_Exercise aim:_
A faithful copy of the data is the goal; set it down exactly, without the images.
══ Data for processing
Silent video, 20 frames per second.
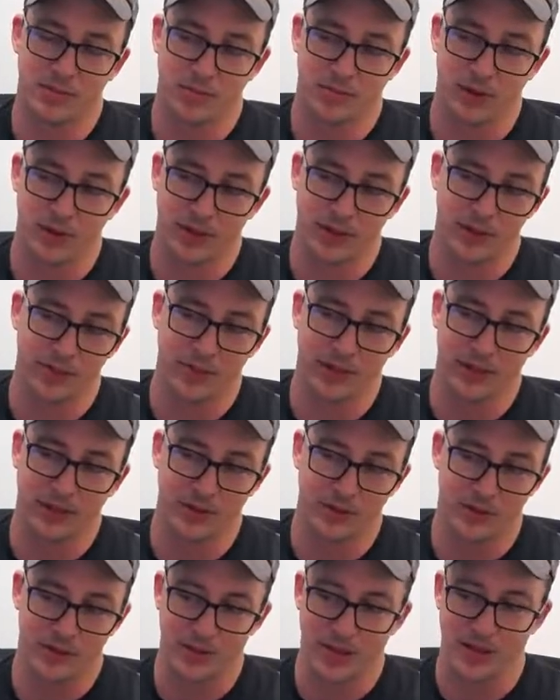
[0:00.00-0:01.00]
one of the big
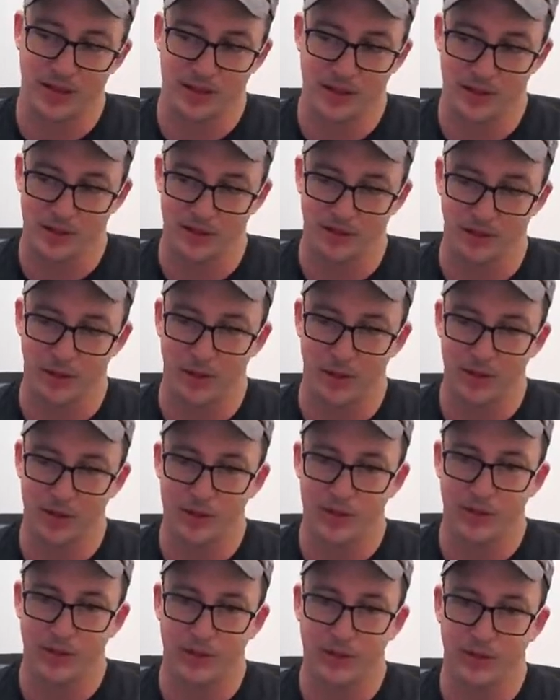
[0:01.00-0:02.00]
use cases of
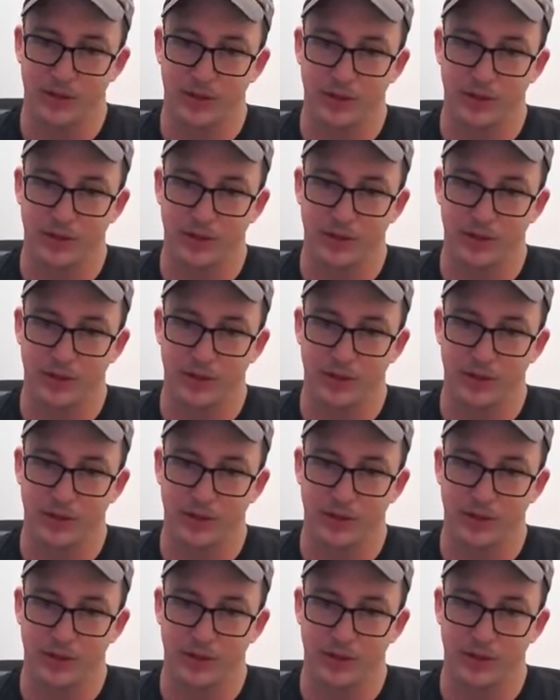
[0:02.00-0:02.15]
merge.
════
_Answer to this task:_
Silent video, 20 frames per second.
[0:00.00-0:01.00]
one of the big
[0:01.00-0:02.00]
use cases of
[0:02.00-0:02.15]
merge.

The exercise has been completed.